[Records from a data source]
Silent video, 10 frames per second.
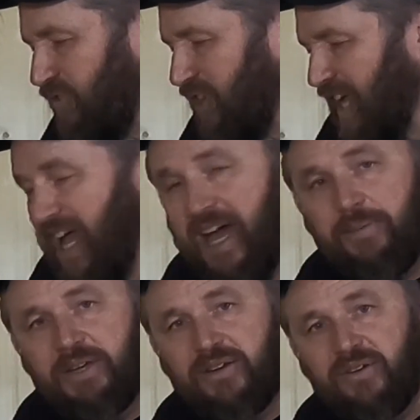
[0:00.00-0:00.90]
for the
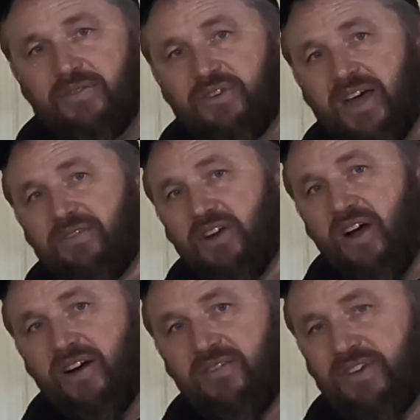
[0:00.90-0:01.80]
cabin, or if you have an
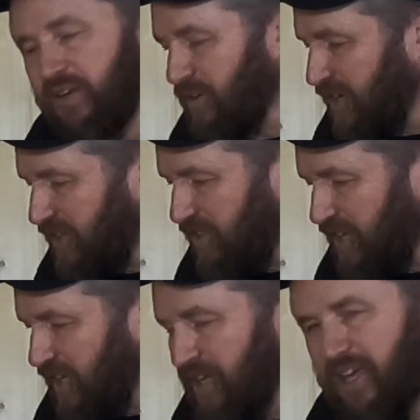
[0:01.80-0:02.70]
RV or
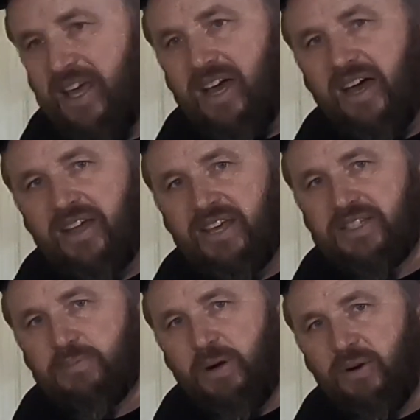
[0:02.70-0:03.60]
anything
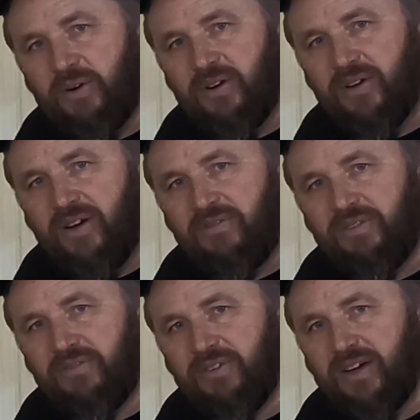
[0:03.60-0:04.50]
that's powered
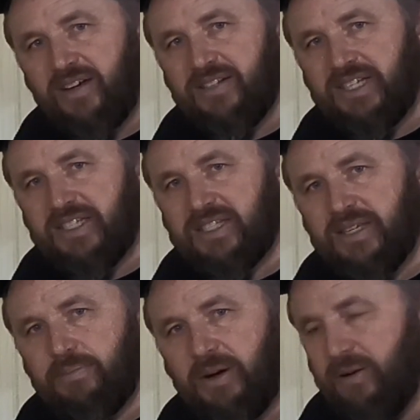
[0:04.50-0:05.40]
off of
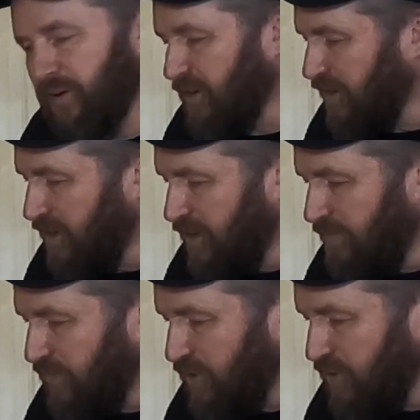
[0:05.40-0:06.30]
DC power,
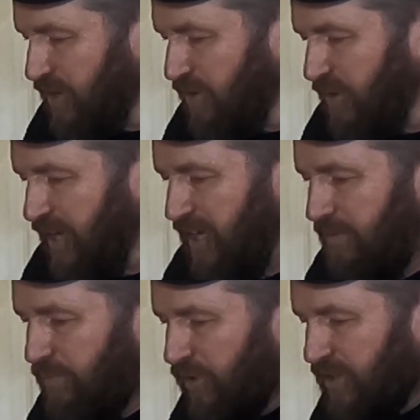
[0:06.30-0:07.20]
you can go ahead
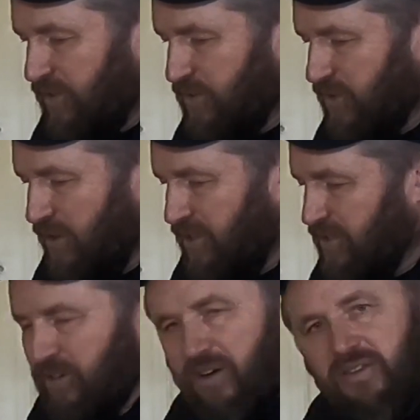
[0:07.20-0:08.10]
and plug those all
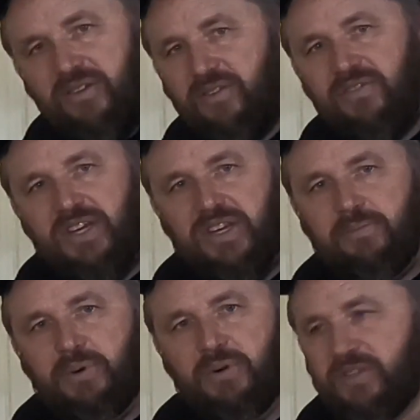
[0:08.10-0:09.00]
into all the
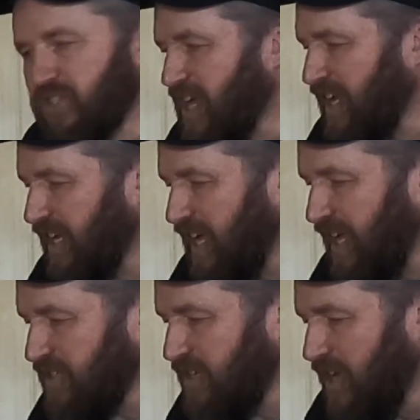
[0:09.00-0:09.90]
convenient ports that it
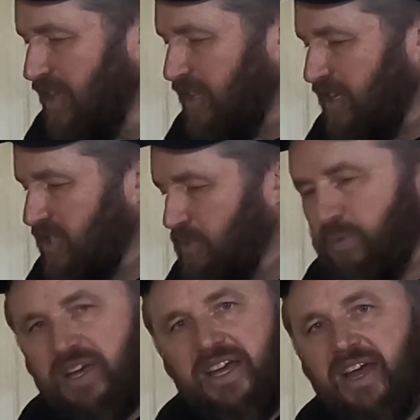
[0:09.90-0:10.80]
has. The
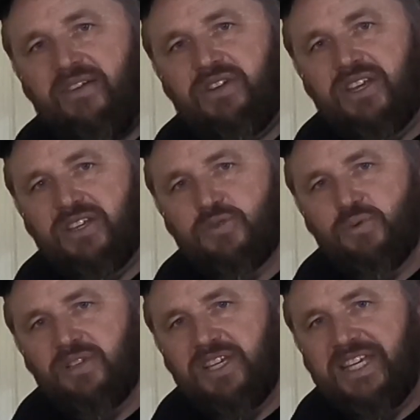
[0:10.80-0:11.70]
display, everything is
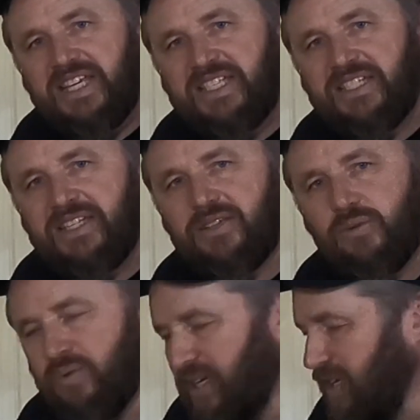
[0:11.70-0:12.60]
really easy
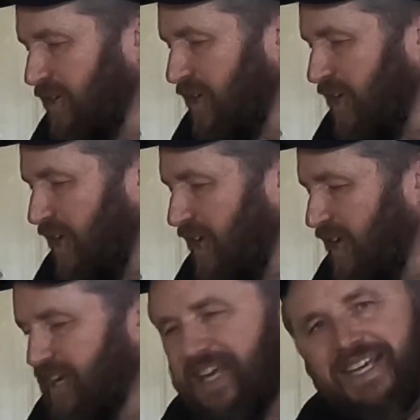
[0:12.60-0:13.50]
to read,
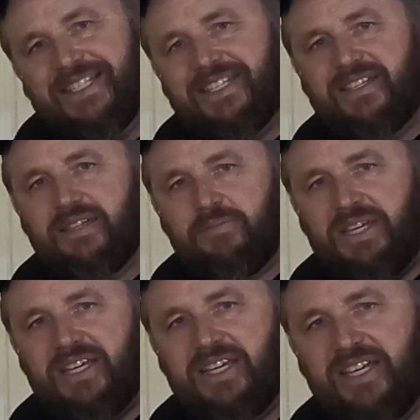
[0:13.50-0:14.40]
and easy to
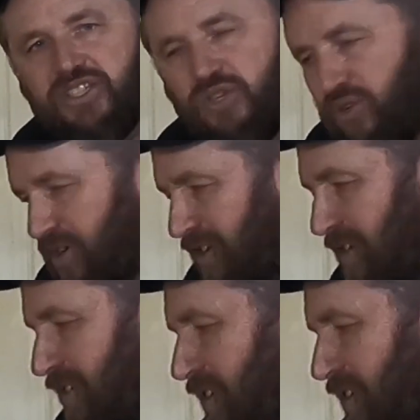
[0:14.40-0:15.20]
me is good.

▸ **PROBLEM TO WORK ON**
Excluding every picture, write out each record word for word.

▸ **RESPONSE**
Silent video, 10 frames per second.
[0:00.00-0:00.90]
for the
[0:00.90-0:01.80]
cabin, or if you have an
[0:01.80-0:02.70]
RV or
[0:02.70-0:03.60]
anything
[0:03.60-0:04.50]
that's powered
[0:04.50-0:05.40]
off of
[0:05.40-0:06.30]
DC power,
[0:06.30-0:07.20]
you can go ahead
[0:07.20-0:08.10]
and plug those all
[0:08.10-0:09.00]
into all the
[0:09.00-0:09.90]
convenient ports that it
[0:09.90-0:10.80]
has. The
[0:10.80-0:11.70]
display, everything is
[0:11.70-0:12.60]
really easy
[0:12.60-0:13.50]
to read,
[0:13.50-0:14.40]
and easy to
[0:14.40-0:15.20]
me is good.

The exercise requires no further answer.